BEGIN

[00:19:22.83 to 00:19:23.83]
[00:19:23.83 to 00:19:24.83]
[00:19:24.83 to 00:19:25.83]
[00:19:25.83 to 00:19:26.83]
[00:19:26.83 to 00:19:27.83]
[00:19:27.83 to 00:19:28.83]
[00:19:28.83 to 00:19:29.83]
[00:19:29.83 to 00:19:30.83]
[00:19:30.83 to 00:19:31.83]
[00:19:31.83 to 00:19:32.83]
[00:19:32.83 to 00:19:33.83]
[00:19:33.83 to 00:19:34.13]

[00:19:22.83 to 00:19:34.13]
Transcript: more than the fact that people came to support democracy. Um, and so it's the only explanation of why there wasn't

END

Word for word, copy out the entries.

[00:19:22.83 to 00:19:23.83]
[00:19:23.83 to 00:19:24.83]
[00:19:24.83 to 00:19:25.83]
[00:19:25.83 to 00:19:26.83]
[00:19:26.83 to 00:19:27.83]
[00:19:27.83 to 00:19:28.83]
[00:19:28.83 to 00:19:29.83]
[00:19:29.83 to 00:19:30.83]
[00:19:30.83 to 00:19:31.83]
[00:19:31.83 to 00:19:32.83]
[00:19:32.83 to 00:19:33.83]
[00:19:33.83 to 00:19:34.13]

[00:19:22.83 to 00:19:34.13]
Transcript: more than the fact that people came to support democracy. Um, and so it's the only explanation of why there wasn't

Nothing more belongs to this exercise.